Page 42 of Heart of a Rebel

But then the nightmares started. Alone in my bed, I’d feel his hands on me. I’d feel his breath on my neck while he split my soul. I’d feel his memory like an actual presence haunting me. Something years of therapy still hasn’t fully mended.

But as if he sensed me trying, he wanted me to know he wasn’t done. My body wasn’t enough, he wanted my mind as well. And it all started with a single white rose.

I don’t let go of the sink and stare into my dark eyes. My pupils are dilated in the dim light of the bathroom, and they remind me of the black holes I stared into long after the night we signed with the label. Pools form at the brim of my eyelids and slip out, no matter how strong I try to be. Because one moment takes me back to a time in my mind there’s no escaping.

I step back and sit down on the closed toilet.

If I thought the roses were enough to break me all over again, now he’s escalating. And I’m still no closer to figuring out who he is. Like the phantom that drugged me and drained me, he hides behind his messages.

Haunting me. Stalking me. Making it known I’ll never escape him.

And I have no idea why.

A knock at the bathroom door makes me jump, bringing me back to the reality of my tour bus. When I ran into the bathroom, Adrian had to have seen the message on the mirror, and I know the time has come. I’ve hidden the truth for years, hoping burying it would give me the power to make the pain in it disappear. I was wrong.

The threat drawn on the mirror in red lipstick is not only an escalation, but also a message that he has access. He somehow slipped past security and found his way into my personal space, and I can’t help the bile rising in my throat with the thought.

I open my hands in my lap and look at the daisy necklace I’ve clenched so hard there are indents in my skin. A necklace that meant so much when Adrian slipped it around my neck the night we signed our record deal, and it feels like a lifetime since I’ve seen it.

Since the man who raped me stole it from around my neck.

If I had any doubts about the identity of the stalker who was leaving me white roses, they’ve been put to bed. Only one person hadthis.
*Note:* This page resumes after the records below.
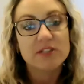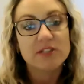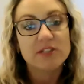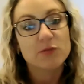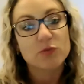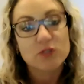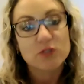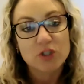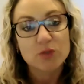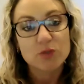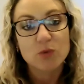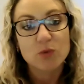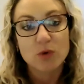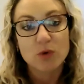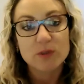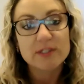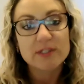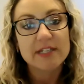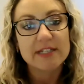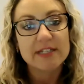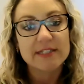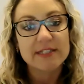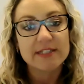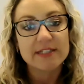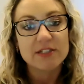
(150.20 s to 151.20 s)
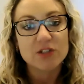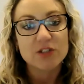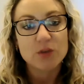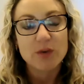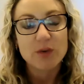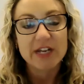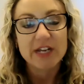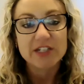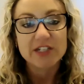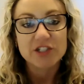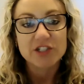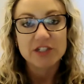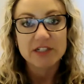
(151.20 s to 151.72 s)
towards their
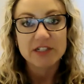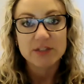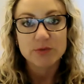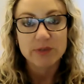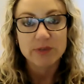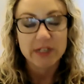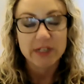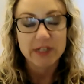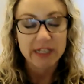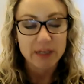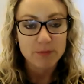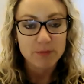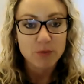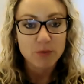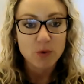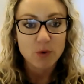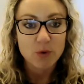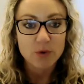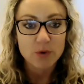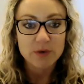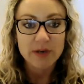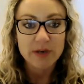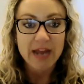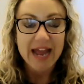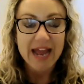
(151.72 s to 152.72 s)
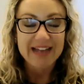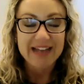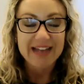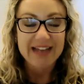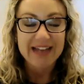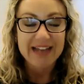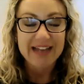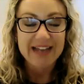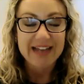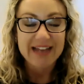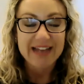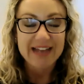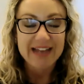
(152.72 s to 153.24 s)
situation is really important. And
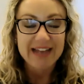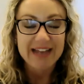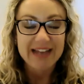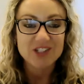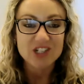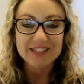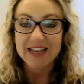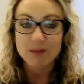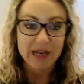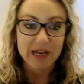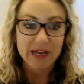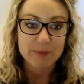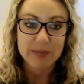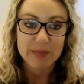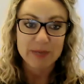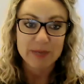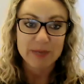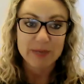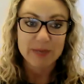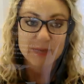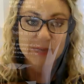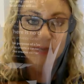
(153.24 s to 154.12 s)
just getting back to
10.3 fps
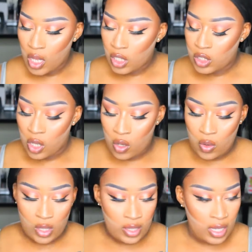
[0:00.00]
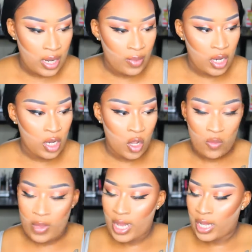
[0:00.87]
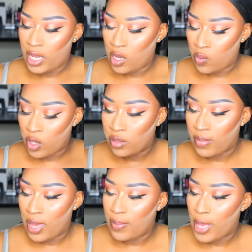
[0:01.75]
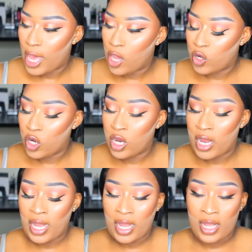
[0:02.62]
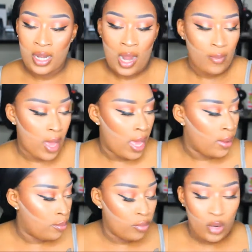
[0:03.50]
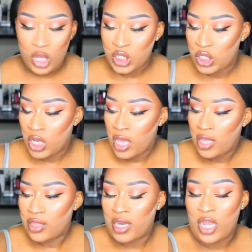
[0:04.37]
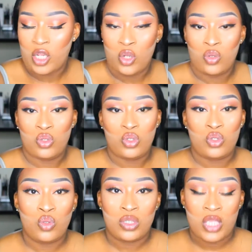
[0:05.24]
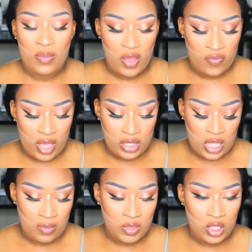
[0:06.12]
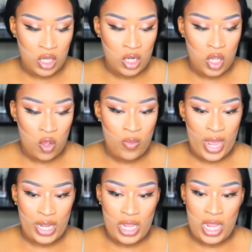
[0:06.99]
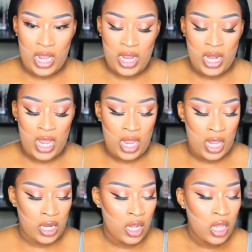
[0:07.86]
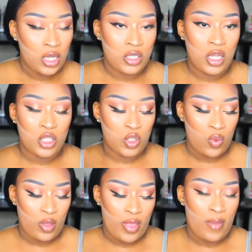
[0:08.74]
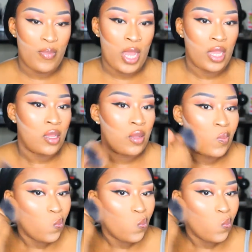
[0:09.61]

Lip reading: So then I'm going to go back in with my powder and my brush that I used to set my face. I'm just going to go back in and dust away that bake.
“El, can I come in?” To my surprise, it’s not Adrian’s voice, but Sebastian’s.

I’m not sure if I’m relieved or panicked as everything I’ve been hiding knocks against my ribcage fighting to get out. I never told anyone what happened back then, not even my brother. And although the jokes about my lack of a dating life got old over the years, it was easy to brush it off and let them think whatever they wanted about why I was celibate. But now, everything I’m not prepared to face is coming to the surface.

There’s no going back.

I tip my head up and take in a deep breath again, counting to five on the inhale and ten on the exhale. I try to calm the racing in my chest, before standing up and wiping the wetness away from beneath my eyes.

Reaching for the door handle, I pull it open and find my brother on the other side with his hands caging the doorframe. His jaw is clenched, and his expression is dark as he takes me in. His gaze drifts to my wet cheeks, and it feels like the invisible scars I’ve buried are peeking through.

“I’m okay,” I lie before he has a chance to ask.

I wish he’d believe it, but the lift of one eyebrow bleeds with doubt. Just because I’m the more perceptive of the two of us, doesn’t mean he’s not still my twin. One look and he can see straight through me.

“I’m firing your security guard.” His teeth clench.

Sebastian’s solution to everything is to fire people, so I shouldn’t be surprised.

He lets go of the doorframe and stands up taller. A pinch between his eyebrows shows the vulnerability he rarely offers. One look and I see the boy I grew up with standing in front of me. The one who slept on my floor when my mom partied with random guys. The one who looked at me as his little sister, even if we’re the same age. I see someone I haven’t seen in a long time, and it’s unnerving. Because it means the severity of the situation is something I can’t keep avoiding.

“If you fire them, then what?” I cross my arms over my chest, trying to sound nonchalant as I hold onto the remaining fragments of my tough exterior. “You going to sleep at the foot of my bed like when we were kids so you can watch over me?”

Sebastian tips his head back and runs his fingers through his dark blond hair. “This isn’t funny.”

“No fucking shit.”

His eyes drop to mine, and I realize I said that out loud, but it’s all spilling out, and I can’t seem to stop it.

“Adrian called the cops; they’ll be here soon.” Sebastian looks me up and down, assessing my reaction.

I do my best not to let it show. Because him telling me the cops are coming means I’m going to have to do the one thing I’ve avoided for years.

I’m going to have to admit out loud what broke Eloise Kane.

Admit that I’m a shell of the person I replaced.